===== EXERCISE MATERIALS

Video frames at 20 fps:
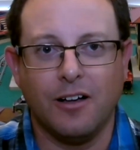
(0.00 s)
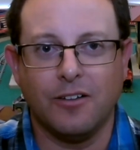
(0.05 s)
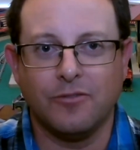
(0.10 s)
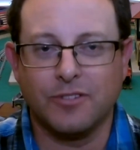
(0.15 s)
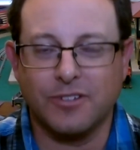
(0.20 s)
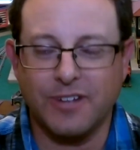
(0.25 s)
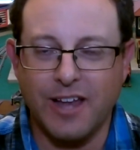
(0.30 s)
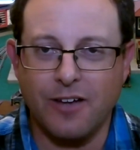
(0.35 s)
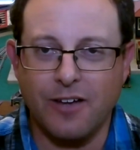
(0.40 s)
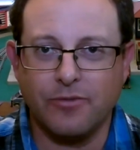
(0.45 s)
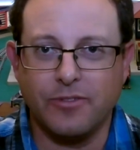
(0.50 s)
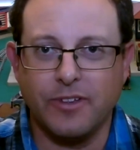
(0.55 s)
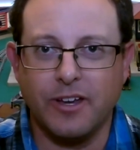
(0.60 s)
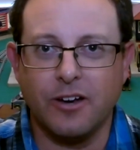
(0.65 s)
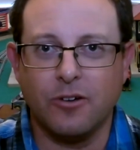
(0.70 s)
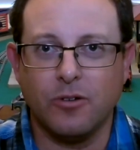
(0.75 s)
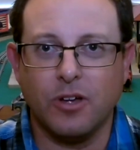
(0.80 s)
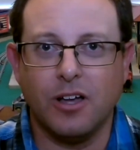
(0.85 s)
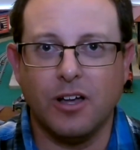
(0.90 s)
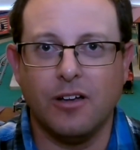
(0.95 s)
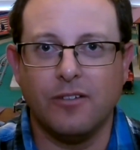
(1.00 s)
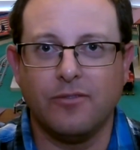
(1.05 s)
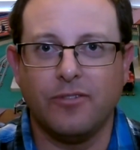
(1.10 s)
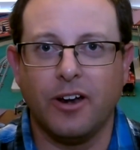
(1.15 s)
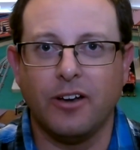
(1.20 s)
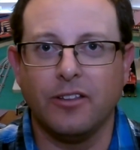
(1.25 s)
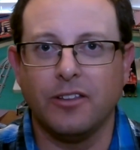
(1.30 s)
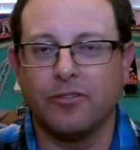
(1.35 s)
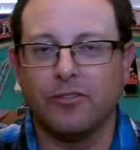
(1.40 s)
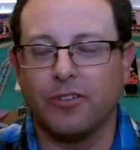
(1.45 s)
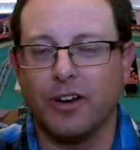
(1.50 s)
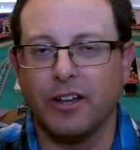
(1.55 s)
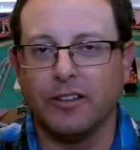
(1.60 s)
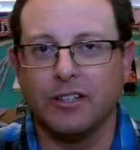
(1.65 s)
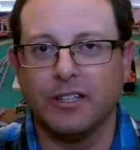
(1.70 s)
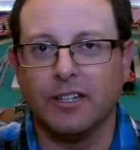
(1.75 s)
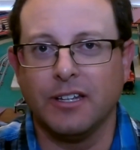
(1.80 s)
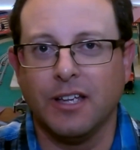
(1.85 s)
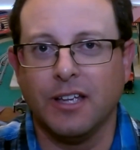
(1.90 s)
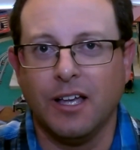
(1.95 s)
Staff there, very
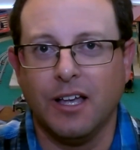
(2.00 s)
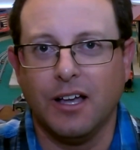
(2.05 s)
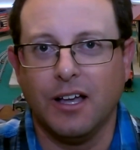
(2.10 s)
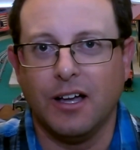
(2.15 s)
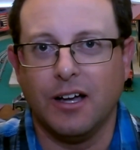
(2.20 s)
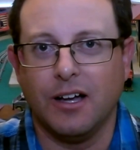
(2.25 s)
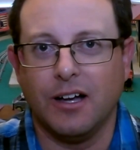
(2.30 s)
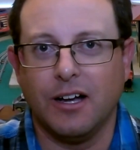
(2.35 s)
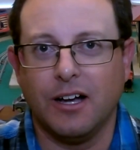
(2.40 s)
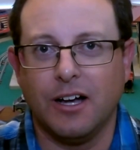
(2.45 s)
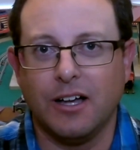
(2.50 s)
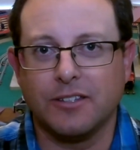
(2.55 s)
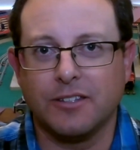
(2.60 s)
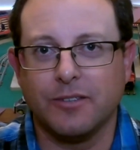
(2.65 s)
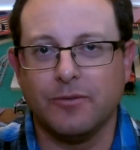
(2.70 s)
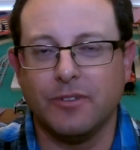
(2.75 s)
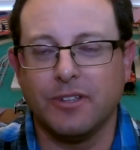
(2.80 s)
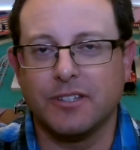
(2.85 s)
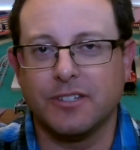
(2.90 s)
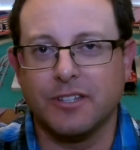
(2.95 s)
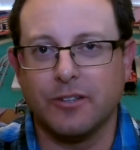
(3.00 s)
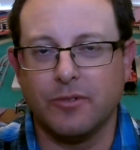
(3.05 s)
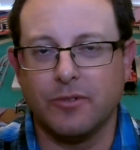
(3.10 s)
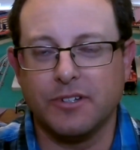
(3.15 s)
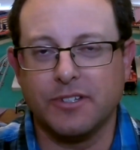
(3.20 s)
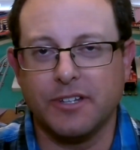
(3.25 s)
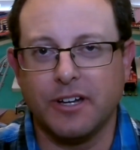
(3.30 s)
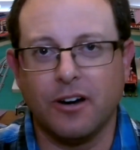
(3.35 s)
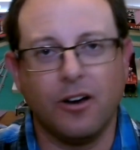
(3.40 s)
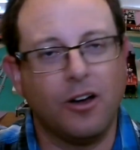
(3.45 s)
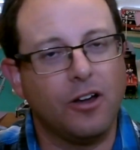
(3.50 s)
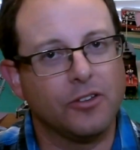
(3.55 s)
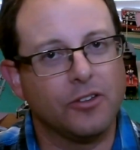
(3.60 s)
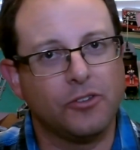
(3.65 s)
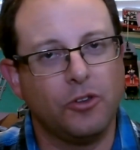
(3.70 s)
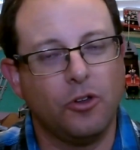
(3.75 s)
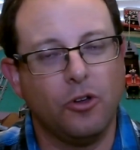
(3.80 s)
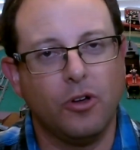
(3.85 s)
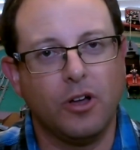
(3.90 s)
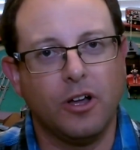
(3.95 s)
friendly. Some of the exhibitors there,
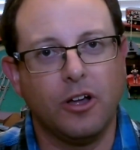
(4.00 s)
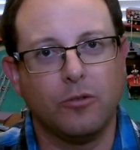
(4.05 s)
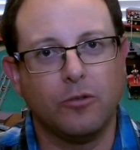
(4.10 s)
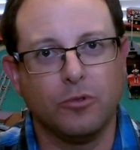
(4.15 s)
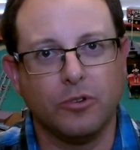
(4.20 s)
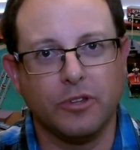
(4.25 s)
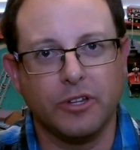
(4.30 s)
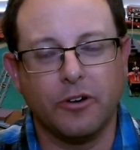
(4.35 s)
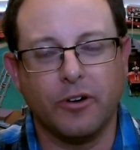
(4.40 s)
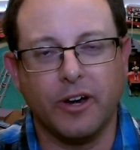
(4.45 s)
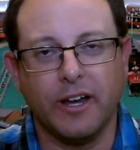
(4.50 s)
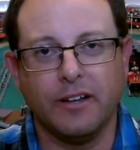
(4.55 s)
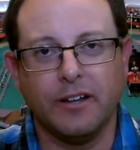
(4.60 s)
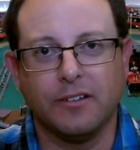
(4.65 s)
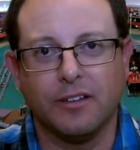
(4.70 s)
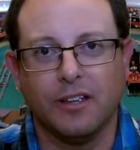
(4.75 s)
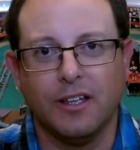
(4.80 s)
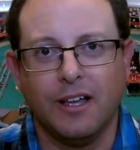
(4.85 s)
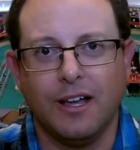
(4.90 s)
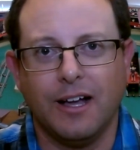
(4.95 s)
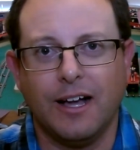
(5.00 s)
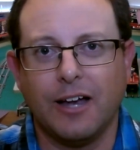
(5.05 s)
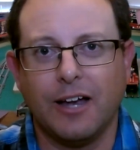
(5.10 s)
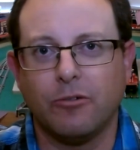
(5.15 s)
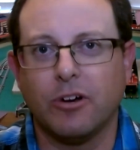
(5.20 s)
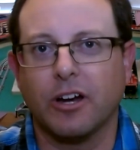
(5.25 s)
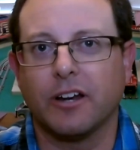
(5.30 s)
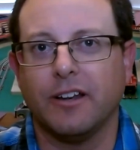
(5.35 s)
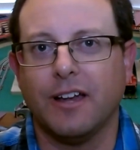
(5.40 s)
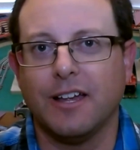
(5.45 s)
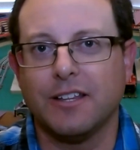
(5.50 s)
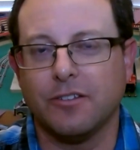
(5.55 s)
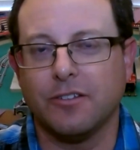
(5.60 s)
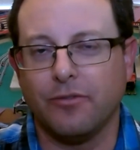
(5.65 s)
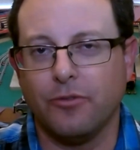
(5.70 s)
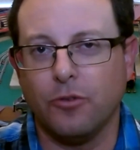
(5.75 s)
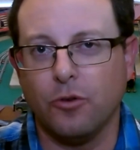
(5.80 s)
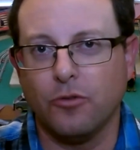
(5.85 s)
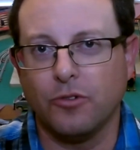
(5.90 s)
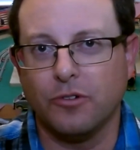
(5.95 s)
also really great. I recognize a
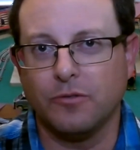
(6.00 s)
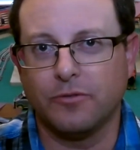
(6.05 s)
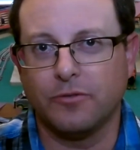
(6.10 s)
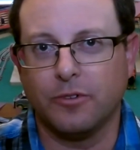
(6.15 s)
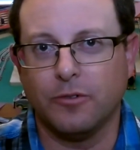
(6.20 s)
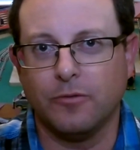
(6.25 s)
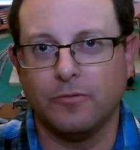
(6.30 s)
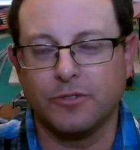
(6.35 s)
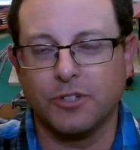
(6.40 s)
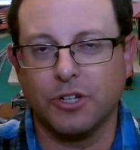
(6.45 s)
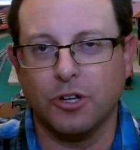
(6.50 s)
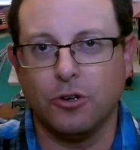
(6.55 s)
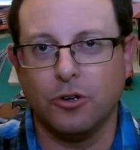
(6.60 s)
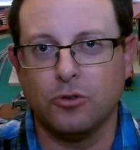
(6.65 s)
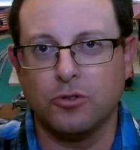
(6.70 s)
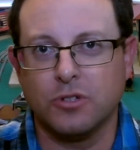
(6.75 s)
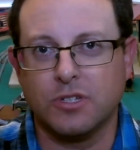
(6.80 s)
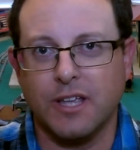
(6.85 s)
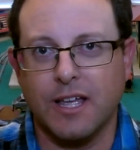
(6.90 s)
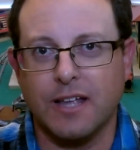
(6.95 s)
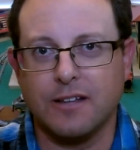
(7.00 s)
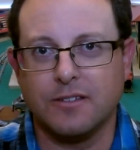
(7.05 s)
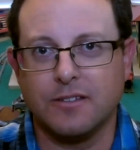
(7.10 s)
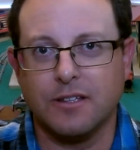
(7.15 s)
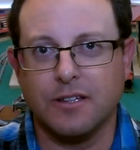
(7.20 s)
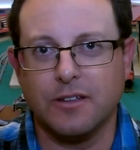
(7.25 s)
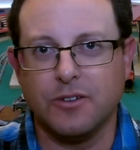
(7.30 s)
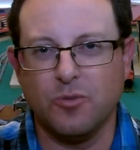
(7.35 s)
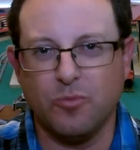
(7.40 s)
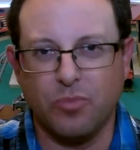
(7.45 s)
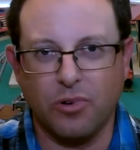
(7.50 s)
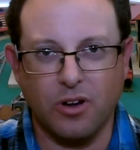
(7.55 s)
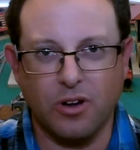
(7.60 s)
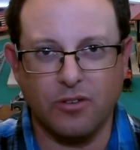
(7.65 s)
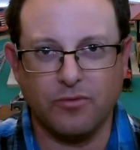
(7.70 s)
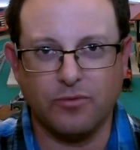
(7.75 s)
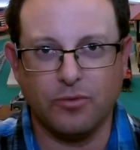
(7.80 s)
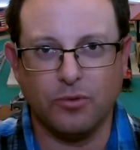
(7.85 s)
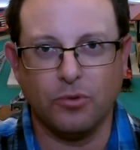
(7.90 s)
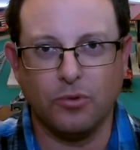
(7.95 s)
few of them from shows at New
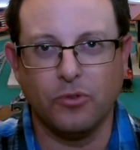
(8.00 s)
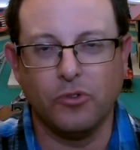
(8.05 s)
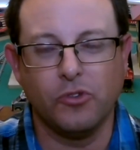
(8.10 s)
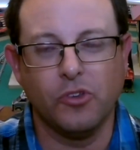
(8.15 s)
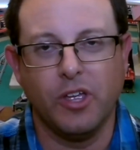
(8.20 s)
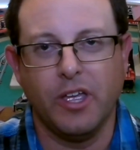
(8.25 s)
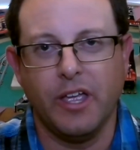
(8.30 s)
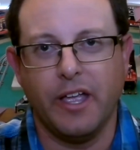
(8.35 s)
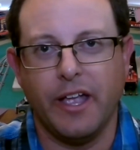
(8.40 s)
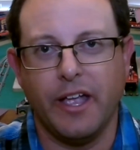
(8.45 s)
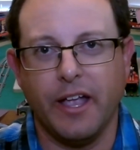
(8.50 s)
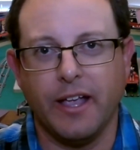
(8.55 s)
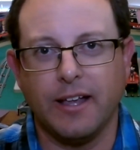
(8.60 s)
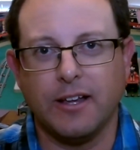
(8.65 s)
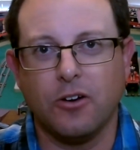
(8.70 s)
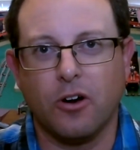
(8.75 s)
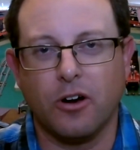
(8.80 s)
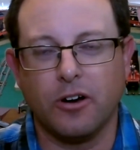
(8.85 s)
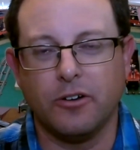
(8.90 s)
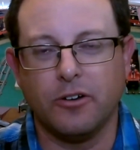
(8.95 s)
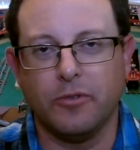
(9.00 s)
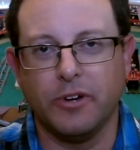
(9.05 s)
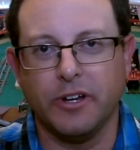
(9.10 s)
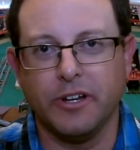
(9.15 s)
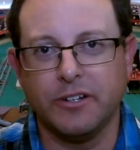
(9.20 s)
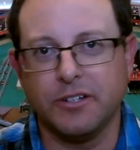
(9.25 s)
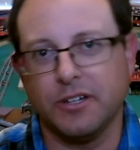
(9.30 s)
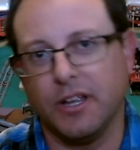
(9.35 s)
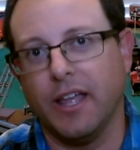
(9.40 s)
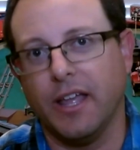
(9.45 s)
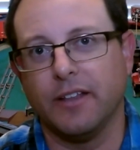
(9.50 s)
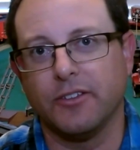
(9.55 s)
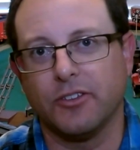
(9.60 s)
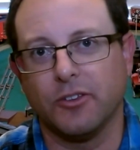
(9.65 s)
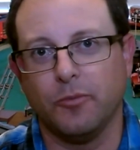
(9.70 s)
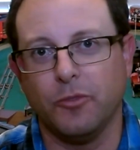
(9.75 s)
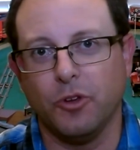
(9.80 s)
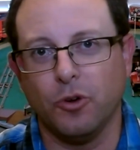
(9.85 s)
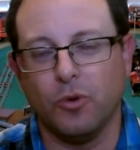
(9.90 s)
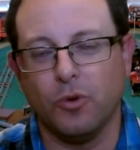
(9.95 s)
Braunfels and Garden Ridge, and
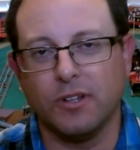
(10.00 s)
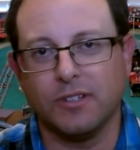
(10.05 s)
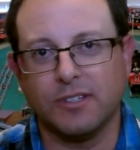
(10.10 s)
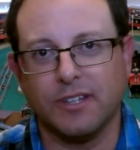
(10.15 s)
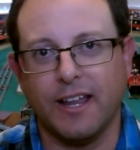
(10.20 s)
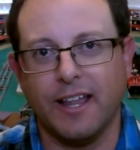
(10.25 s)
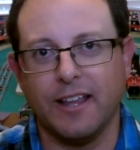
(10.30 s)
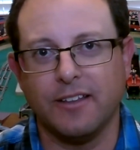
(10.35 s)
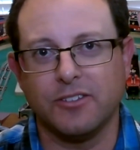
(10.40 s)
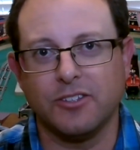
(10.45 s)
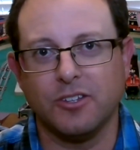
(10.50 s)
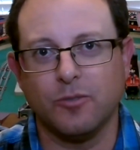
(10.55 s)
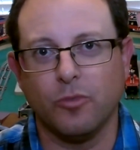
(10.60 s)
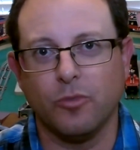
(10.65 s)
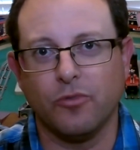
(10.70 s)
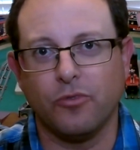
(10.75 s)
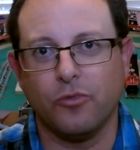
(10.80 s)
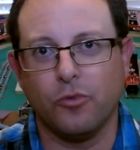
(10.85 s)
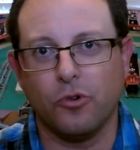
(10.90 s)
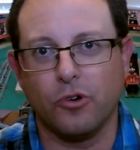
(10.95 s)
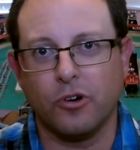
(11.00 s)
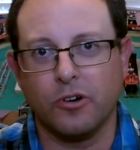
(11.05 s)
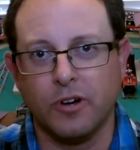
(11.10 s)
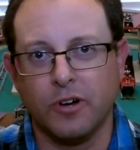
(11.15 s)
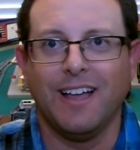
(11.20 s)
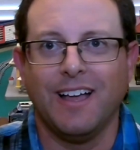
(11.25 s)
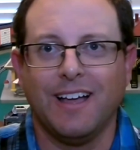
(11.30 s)
some new ones I hadn't seen before.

==========

| REQUIRED WORK |
All entries should be restated word for word; no images belong in the copy.

| SOLUTION |
Video frames at 20 fps:
(0.00 s)
(0.05 s)
(0.10 s)
(0.15 s)
(0.20 s)
(0.25 s)
(0.30 s)
(0.35 s)
(0.40 s)
(0.45 s)
(0.50 s)
(0.55 s)
(0.60 s)
(0.65 s)
(0.70 s)
(0.75 s)
(0.80 s)
(0.85 s)
(0.90 s)
(0.95 s)
(1.00 s)
(1.05 s)
(1.10 s)
(1.15 s)
(1.20 s)
(1.25 s)
(1.30 s)
(1.35 s)
(1.40 s)
(1.45 s)
(1.50 s)
(1.55 s)
(1.60 s)
(1.65 s)
(1.70 s)
(1.75 s)
(1.80 s)
(1.85 s)
(1.90 s)
(1.95 s)
Staff there, very
(2.00 s)
(2.05 s)
(2.10 s)
(2.15 s)
(2.20 s)
(2.25 s)
(2.30 s)
(2.35 s)
(2.40 s)
(2.45 s)
(2.50 s)
(2.55 s)
(2.60 s)
(2.65 s)
(2.70 s)
(2.75 s)
(2.80 s)
(2.85 s)
(2.90 s)
(2.95 s)
(3.00 s)
(3.05 s)
(3.10 s)
(3.15 s)
(3.20 s)
(3.25 s)
(3.30 s)
(3.35 s)
(3.40 s)
(3.45 s)
(3.50 s)
(3.55 s)
(3.60 s)
(3.65 s)
(3.70 s)
(3.75 s)
(3.80 s)
(3.85 s)
(3.90 s)
(3.95 s)
friendly. Some of the exhibitors there,
(4.00 s)
(4.05 s)
(4.10 s)
(4.15 s)
(4.20 s)
(4.25 s)
(4.30 s)
(4.35 s)
(4.40 s)
(4.45 s)
(4.50 s)
(4.55 s)
(4.60 s)
(4.65 s)
(4.70 s)
(4.75 s)
(4.80 s)
(4.85 s)
(4.90 s)
(4.95 s)
(5.00 s)
(5.05 s)
(5.10 s)
(5.15 s)
(5.20 s)
(5.25 s)
(5.30 s)
(5.35 s)
(5.40 s)
(5.45 s)
(5.50 s)
(5.55 s)
(5.60 s)
(5.65 s)
(5.70 s)
(5.75 s)
(5.80 s)
(5.85 s)
(5.90 s)
(5.95 s)
also really great. I recognize a
(6.00 s)
(6.05 s)
(6.10 s)
(6.15 s)
(6.20 s)
(6.25 s)
(6.30 s)
(6.35 s)
(6.40 s)
(6.45 s)
(6.50 s)
(6.55 s)
(6.60 s)
(6.65 s)
(6.70 s)
(6.75 s)
(6.80 s)
(6.85 s)
(6.90 s)
(6.95 s)
(7.00 s)
(7.05 s)
(7.10 s)
(7.15 s)
(7.20 s)
(7.25 s)
(7.30 s)
(7.35 s)
(7.40 s)
(7.45 s)
(7.50 s)
(7.55 s)
(7.60 s)
(7.65 s)
(7.70 s)
(7.75 s)
(7.80 s)
(7.85 s)
(7.90 s)
(7.95 s)
few of them from shows at New
(8.00 s)
(8.05 s)
(8.10 s)
(8.15 s)
(8.20 s)
(8.25 s)
(8.30 s)
(8.35 s)
(8.40 s)
(8.45 s)
(8.50 s)
(8.55 s)
(8.60 s)
(8.65 s)
(8.70 s)
(8.75 s)
(8.80 s)
(8.85 s)
(8.90 s)
(8.95 s)
(9.00 s)
(9.05 s)
(9.10 s)
(9.15 s)
(9.20 s)
(9.25 s)
(9.30 s)
(9.35 s)
(9.40 s)
(9.45 s)
(9.50 s)
(9.55 s)
(9.60 s)
(9.65 s)
(9.70 s)
(9.75 s)
(9.80 s)
(9.85 s)
(9.90 s)
(9.95 s)
Braunfels and Garden Ridge, and
(10.00 s)
(10.05 s)
(10.10 s)
(10.15 s)
(10.20 s)
(10.25 s)
(10.30 s)
(10.35 s)
(10.40 s)
(10.45 s)
(10.50 s)
(10.55 s)
(10.60 s)
(10.65 s)
(10.70 s)
(10.75 s)
(10.80 s)
(10.85 s)
(10.90 s)
(10.95 s)
(11.00 s)
(11.05 s)
(11.10 s)
(11.15 s)
(11.20 s)
(11.25 s)
(11.30 s)
some new ones I hadn't seen before.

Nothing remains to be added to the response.